Enfin, aux abaissements, aux malices, et aux mille censures de Marcion, j’opposerai des antithèses rivales. Mon Dieu, dis-tu, a ignoré qu’il y eût un dieu supérieur à lui. Mais le tien n’a pas su qu’il y eût un dieu inférieur à lui ; car selon le ténébreux Heraclite, de haut en bas, ou de bas en haut, même distance. S’il ne l’eût pas ignoré, n’eût-il pas remédié au mal dès le principe ? Mon Dieu a livré le monde au péché, à la mort, et au démon instigateur du péché. Mais ton dieu n’est pas moins coupable ; il a tout enduré. Mon Dieu a changé de résolution. Mais le tien en a fait autant.
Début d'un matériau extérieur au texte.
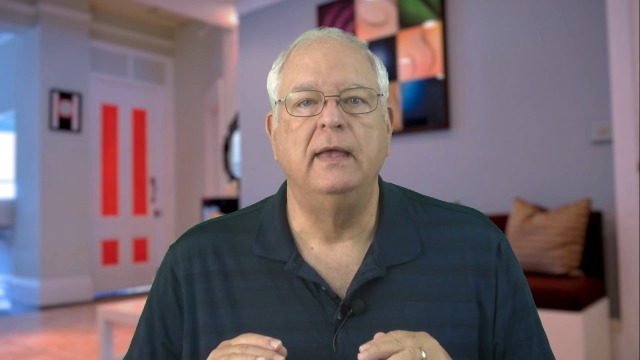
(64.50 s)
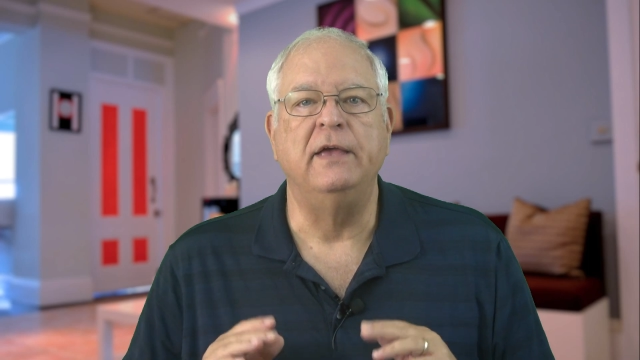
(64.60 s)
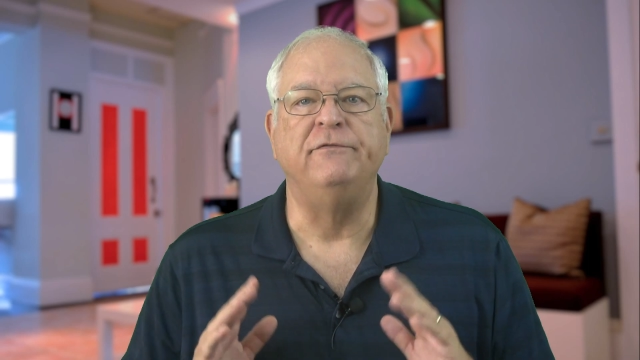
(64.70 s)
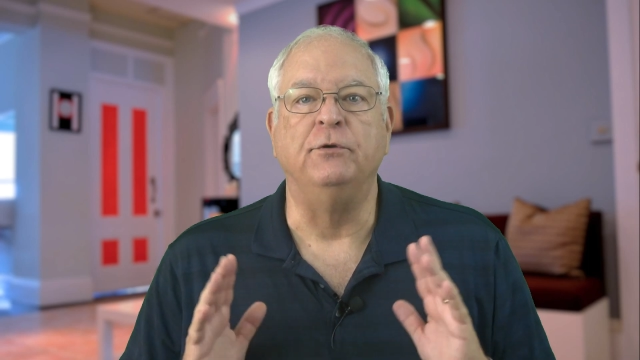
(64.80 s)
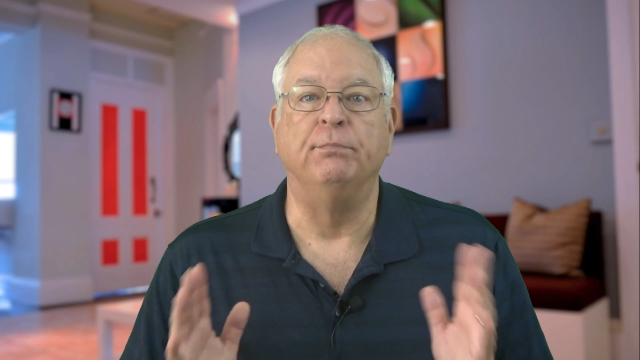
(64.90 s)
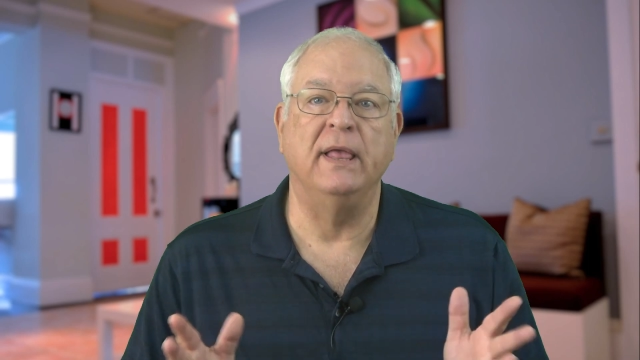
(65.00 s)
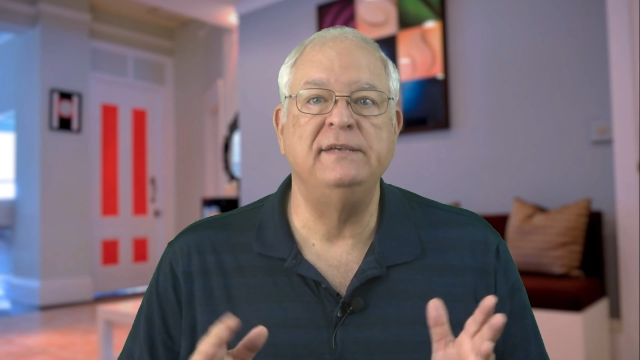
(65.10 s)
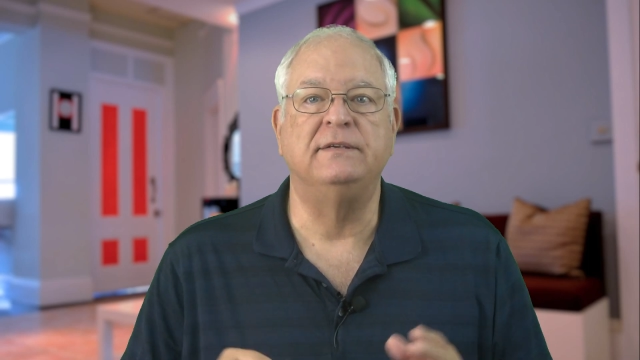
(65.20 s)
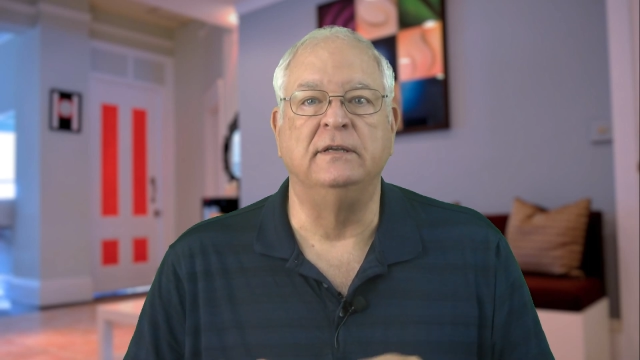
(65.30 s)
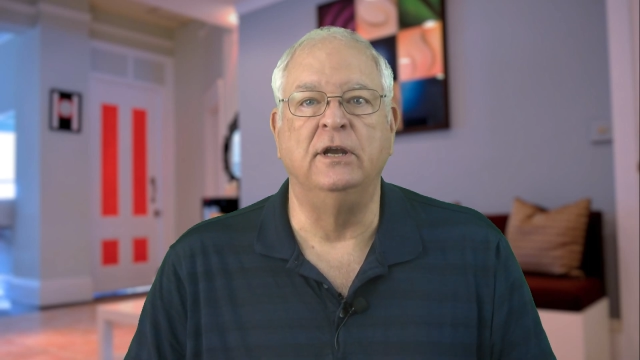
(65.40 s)
If you
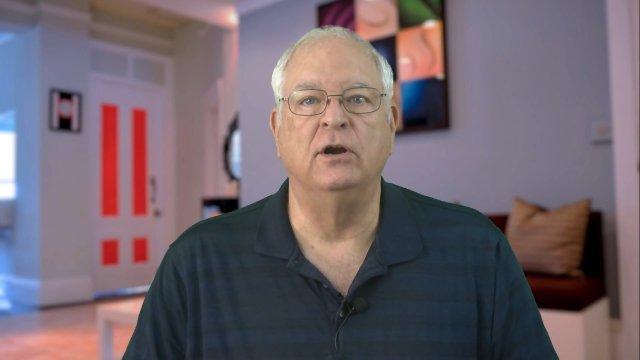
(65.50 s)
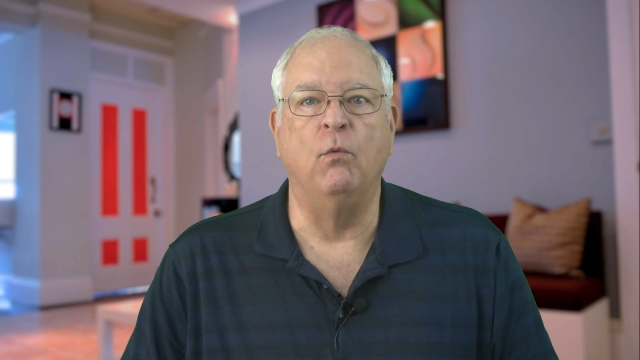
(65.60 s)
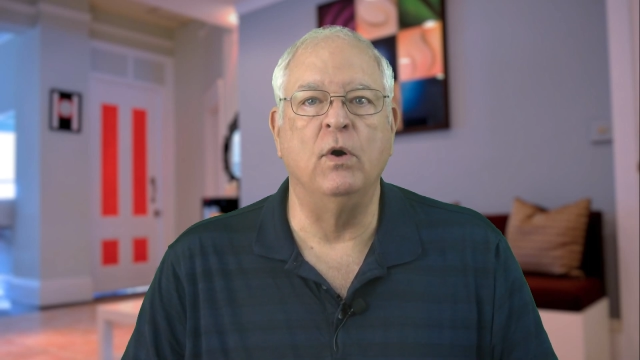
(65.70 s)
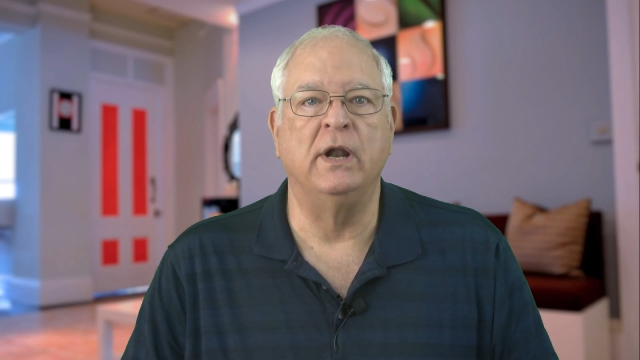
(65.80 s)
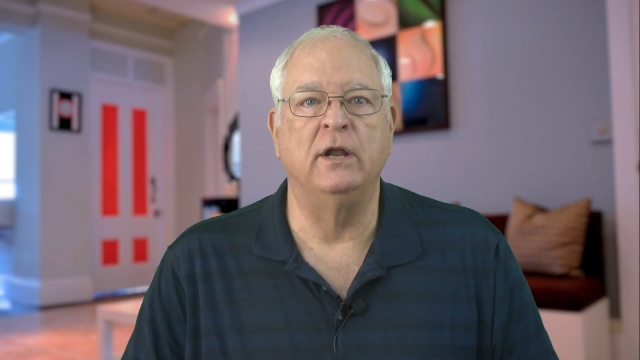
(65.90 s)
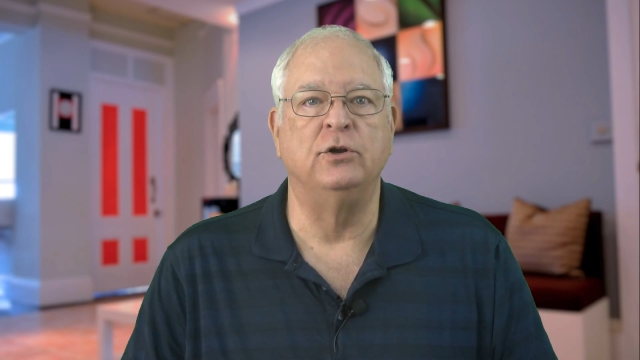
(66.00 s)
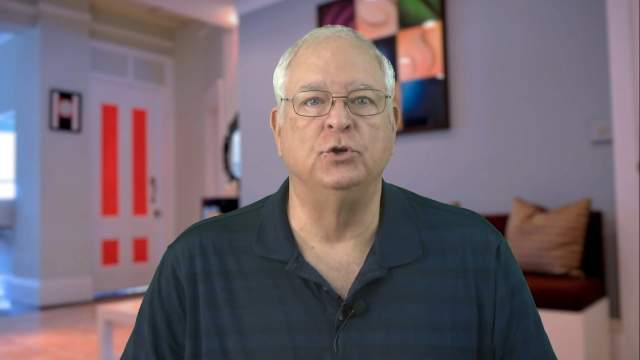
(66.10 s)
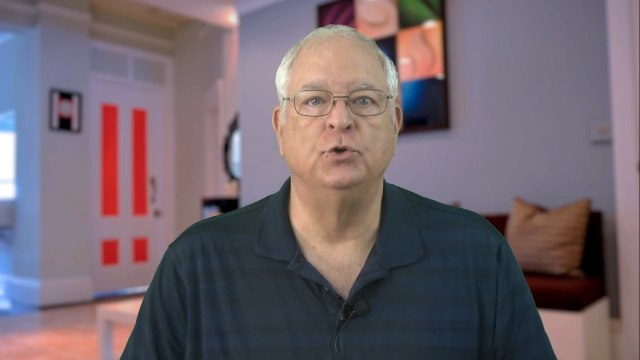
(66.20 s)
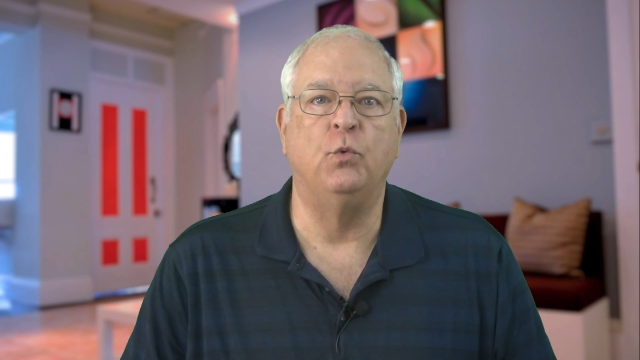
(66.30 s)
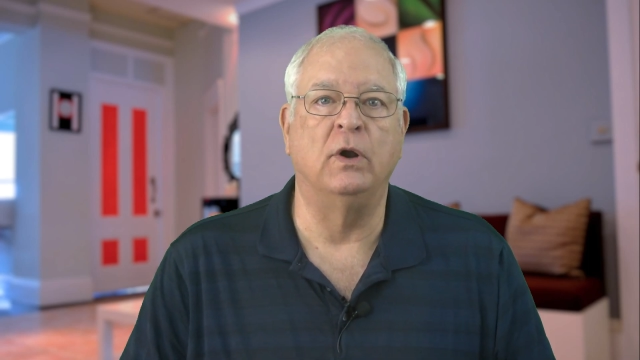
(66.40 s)
place it near a
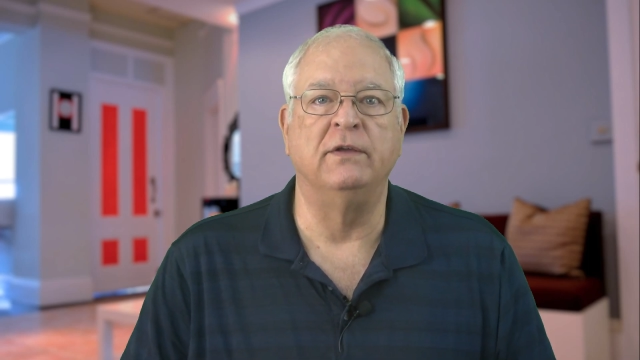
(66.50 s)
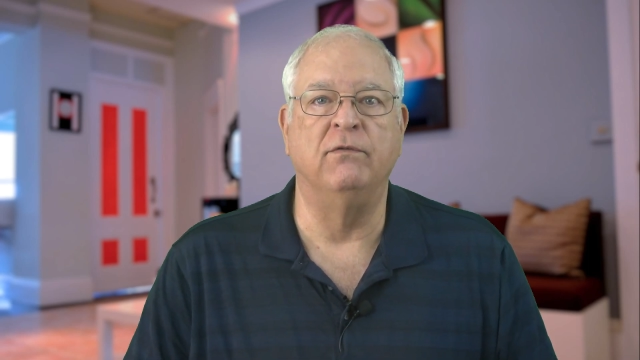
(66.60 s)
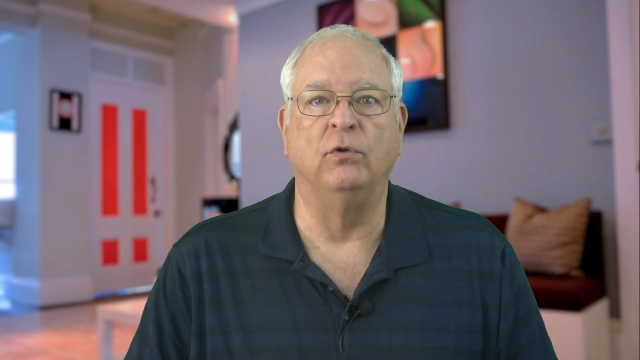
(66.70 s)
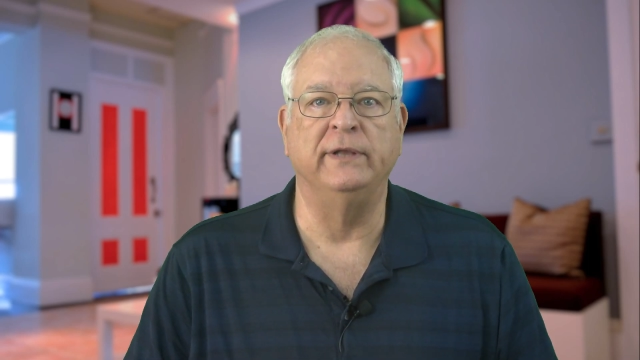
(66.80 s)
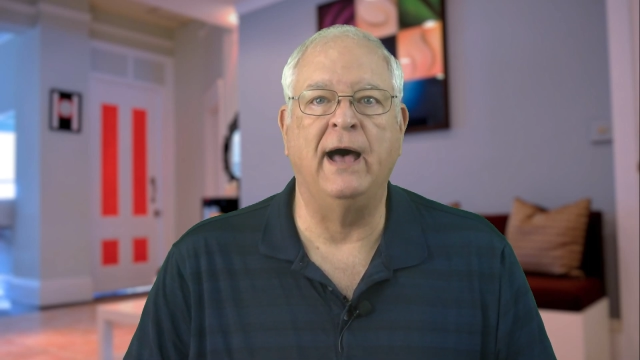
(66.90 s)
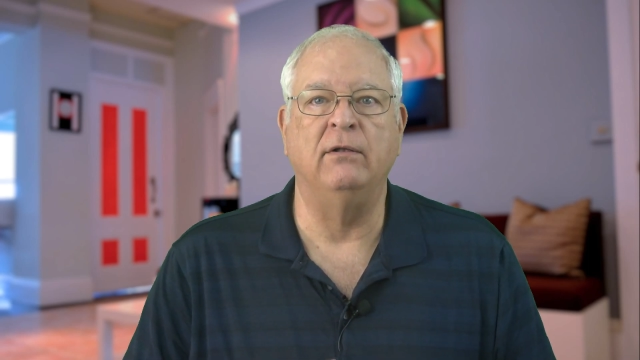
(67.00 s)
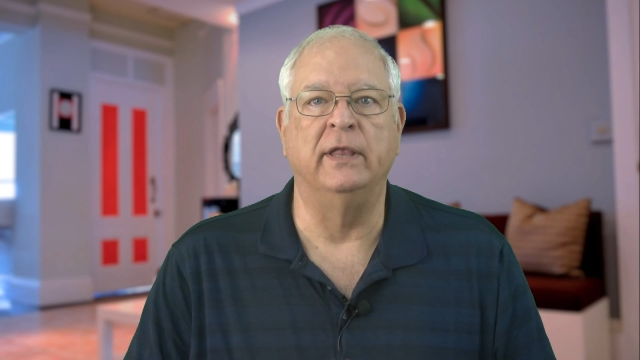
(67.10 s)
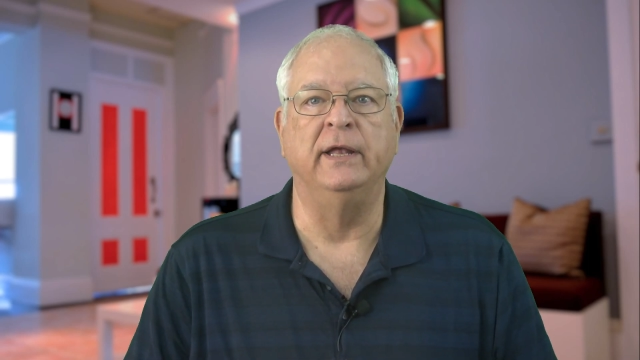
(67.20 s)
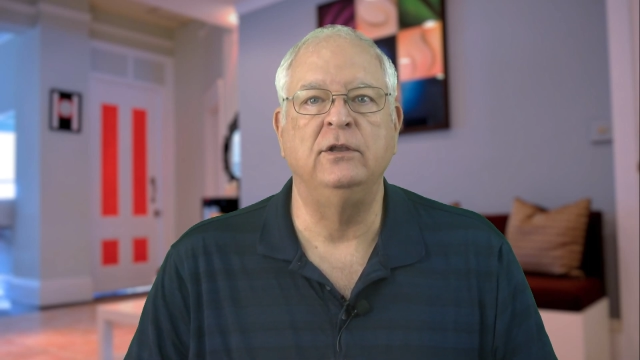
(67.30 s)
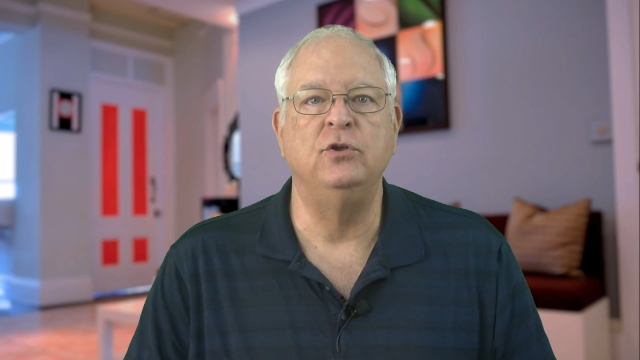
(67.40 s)
120 volt outlet,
Le jour où, réveillé de sa longue apathie, il abaissa ses regards sur le genre humain, n’a-t-il pas renoncé à une indifférence de plusieurs siècles ? Mon Dieu se repent dans quelques rencontres. Même reproche pour le tien. Quand il avisa enfin à la réhabilitation de l’humanité, ne s’est-il pas repenti de son long silence à l’égard du mal ? Oui, l’insouciance du salut de la terre fut un crime, dont votre dieu ne se corrigea que par le repentir. Mon Dieu a commandé le vol : un vol d’or et d’argent. Mais plus la valeur de l’homme l’emporte sur un vil métal, plus ton dieu annonce un esprit de rapine et de violence, quand il dérobe l’homme à son créateur et à son maître légitime. Mon Dieu demande œil pour œil. Mais le tien, en défendant les représailles, perpétue la violence. En effet, l’agresseur ne réitérera-t-il point ses outrages s’il a la certitude de n’être point repoussé ? – Mon Dieu n’a pas su qui il choisissait. Le tien n’a pas fait moins. Eût-il admis au nombre des siens le traître Judas, si sa prescience l’avait connu ? Si tu prétends que le Créateur a menti quelque part, le mensonge est bien plus grand dans ton christ dont le corps était fantastique. La cruauté de mon Dieu a perdu des milliers de mortels. Mais tous ceux que le tien ne sauve pas, il les abandonne à la perdition. Mon Dieu a ordonné qu’on tuât quelques individus. Mais le lieu a voulu être immolé, doublement homicide envers lui d’abord, puis envers l’assassin par qui il a voulu être immolé. Je ne dis point assez. Je prouverai à Marcion que son dieu a donné la mort à une nation tout entière, en faisant d’elle un peuple d’homicides, à moins qu’il n’ose affirmer qu’elle n’a point péché contre le Christ. Toutefois la vérité marche d’un pas libre et ferme. Pour convaincre, il lui faut peu de paroles ; de longs discours sont nécessaires au mensonge.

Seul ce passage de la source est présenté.